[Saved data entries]
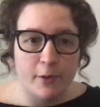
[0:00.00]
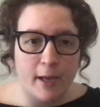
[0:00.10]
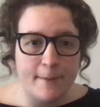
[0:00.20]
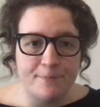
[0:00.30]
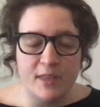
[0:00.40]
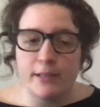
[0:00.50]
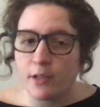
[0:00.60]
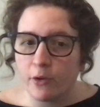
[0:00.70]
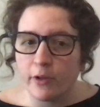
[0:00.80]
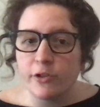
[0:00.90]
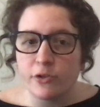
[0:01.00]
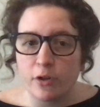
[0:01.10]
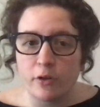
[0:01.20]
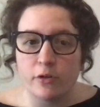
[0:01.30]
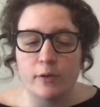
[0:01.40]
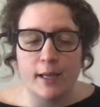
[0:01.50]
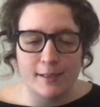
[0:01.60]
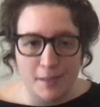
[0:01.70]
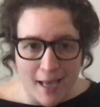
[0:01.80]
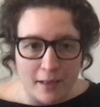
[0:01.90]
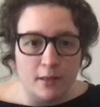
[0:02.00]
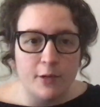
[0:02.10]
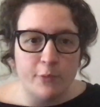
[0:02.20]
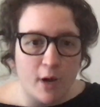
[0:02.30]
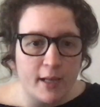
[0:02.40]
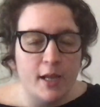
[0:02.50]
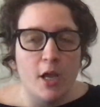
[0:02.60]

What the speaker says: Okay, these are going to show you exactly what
---
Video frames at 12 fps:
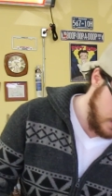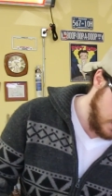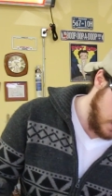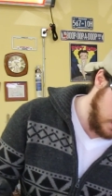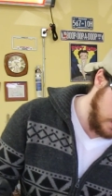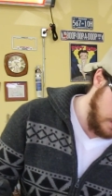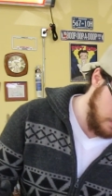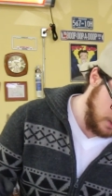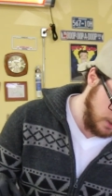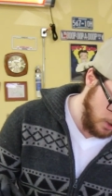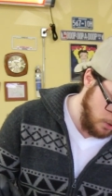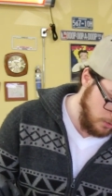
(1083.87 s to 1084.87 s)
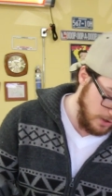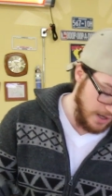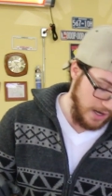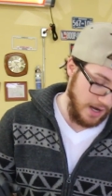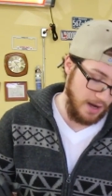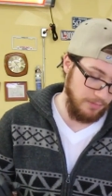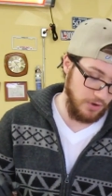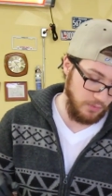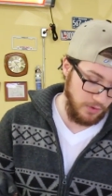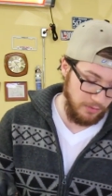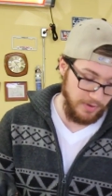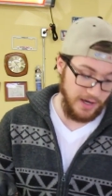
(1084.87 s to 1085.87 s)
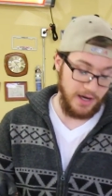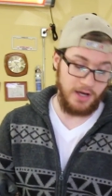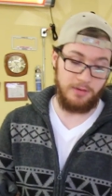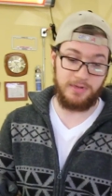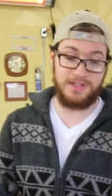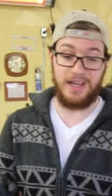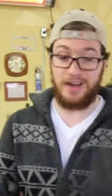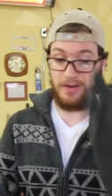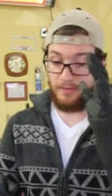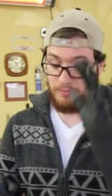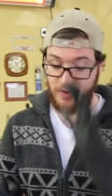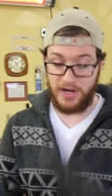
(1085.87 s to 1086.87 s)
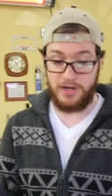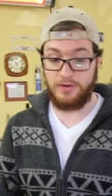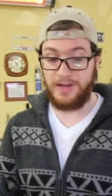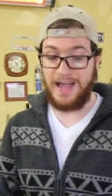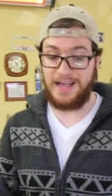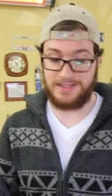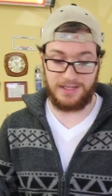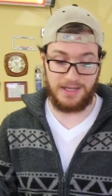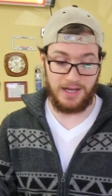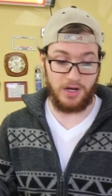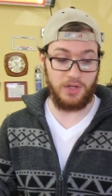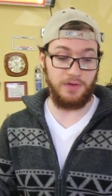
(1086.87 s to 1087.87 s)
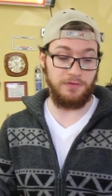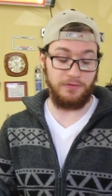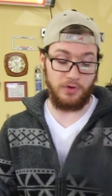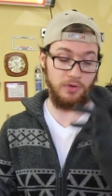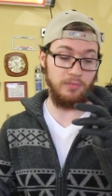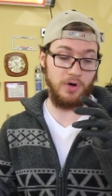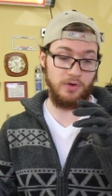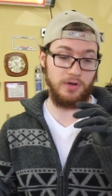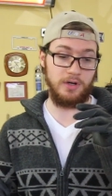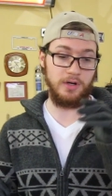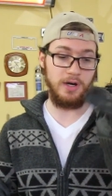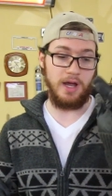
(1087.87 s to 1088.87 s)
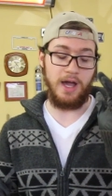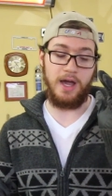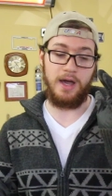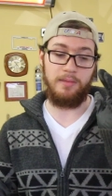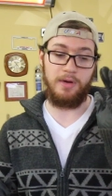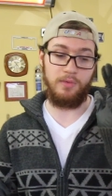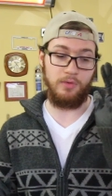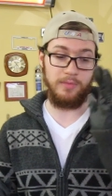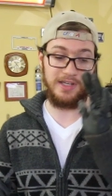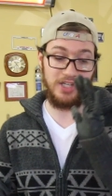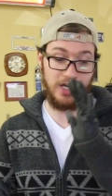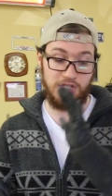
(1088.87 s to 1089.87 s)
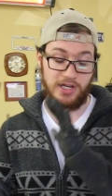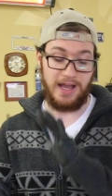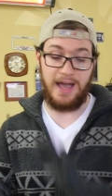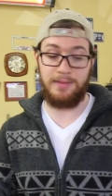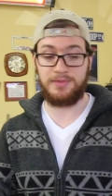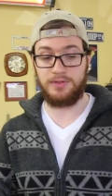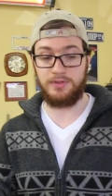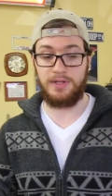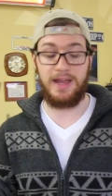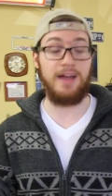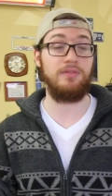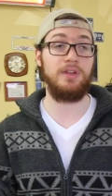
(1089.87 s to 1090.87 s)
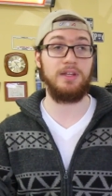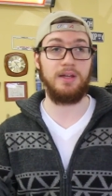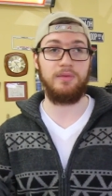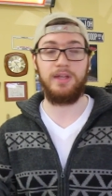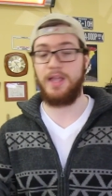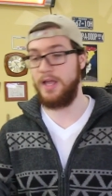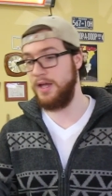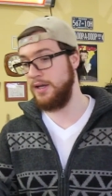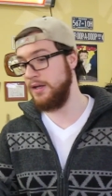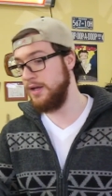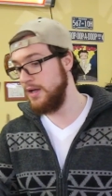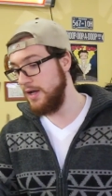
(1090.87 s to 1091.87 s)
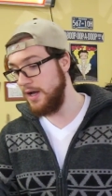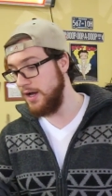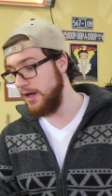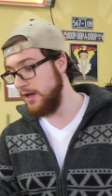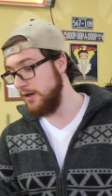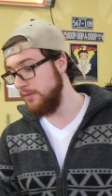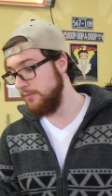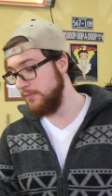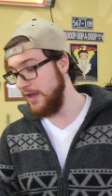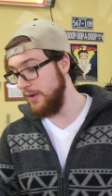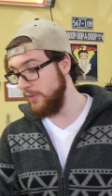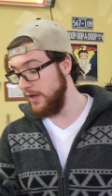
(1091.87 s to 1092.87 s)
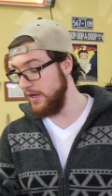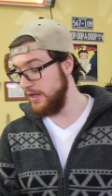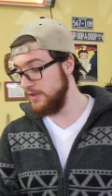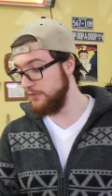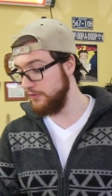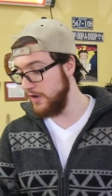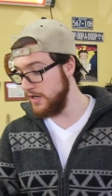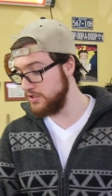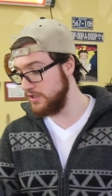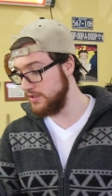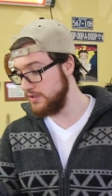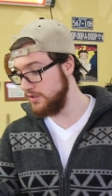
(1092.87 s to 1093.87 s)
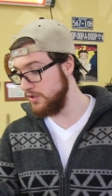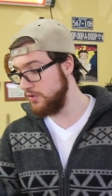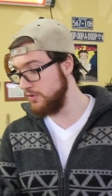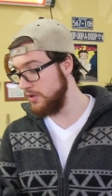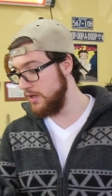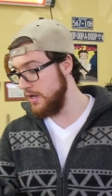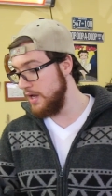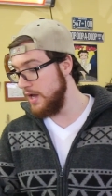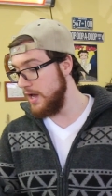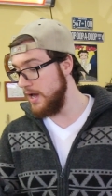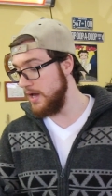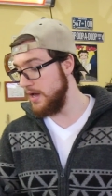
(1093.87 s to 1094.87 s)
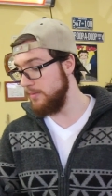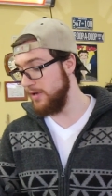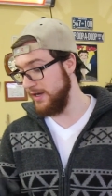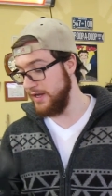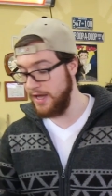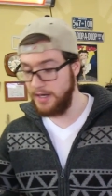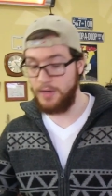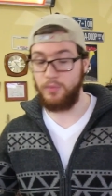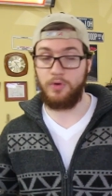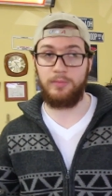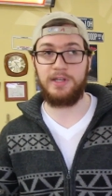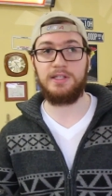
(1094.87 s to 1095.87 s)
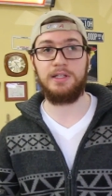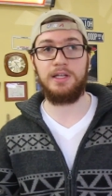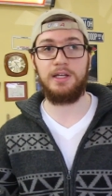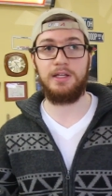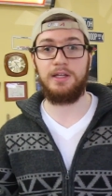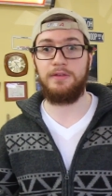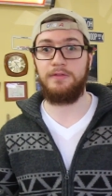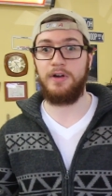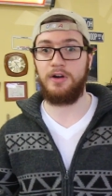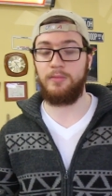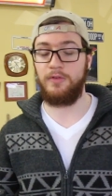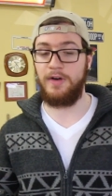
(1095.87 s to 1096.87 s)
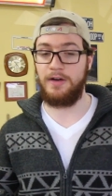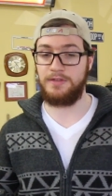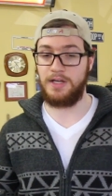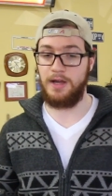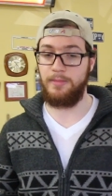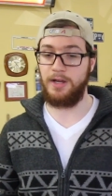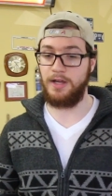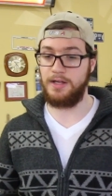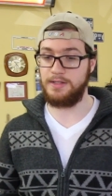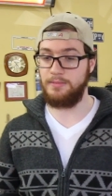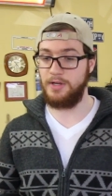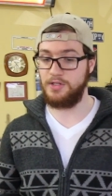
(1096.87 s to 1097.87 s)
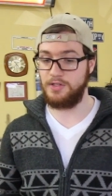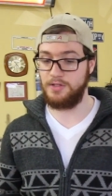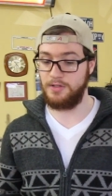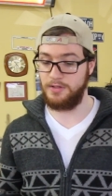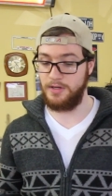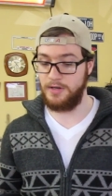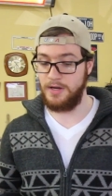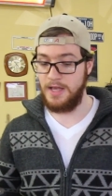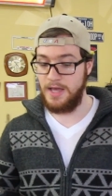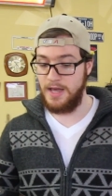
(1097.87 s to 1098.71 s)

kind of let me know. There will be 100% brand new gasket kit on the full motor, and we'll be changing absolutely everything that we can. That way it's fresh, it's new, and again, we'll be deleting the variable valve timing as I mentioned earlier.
==
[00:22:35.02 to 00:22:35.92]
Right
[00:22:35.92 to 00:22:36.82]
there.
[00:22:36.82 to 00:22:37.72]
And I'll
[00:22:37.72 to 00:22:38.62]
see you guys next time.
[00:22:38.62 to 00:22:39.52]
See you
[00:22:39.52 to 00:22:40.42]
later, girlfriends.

◆ About this task ◆
Reproduce the lines above starting at the one with "(1084.87 s to 1085.87 s)" and ending at the one with "(1095.87 s to 1096.87 s)", both included, exactly and with no pictures.

◆ Your response ◆
(1084.87 s to 1085.87 s)
(1085.87 s to 1086.87 s)
(1086.87 s to 1087.87 s)
(1087.87 s to 1088.87 s)
(1088.87 s to 1089.87 s)
(1089.87 s to 1090.87 s)
(1090.87 s to 1091.87 s)
(1091.87 s to 1092.87 s)
(1092.87 s to 1093.87 s)
(1093.87 s to 1094.87 s)
(1094.87 s to 1095.87 s)
(1095.87 s to 1096.87 s)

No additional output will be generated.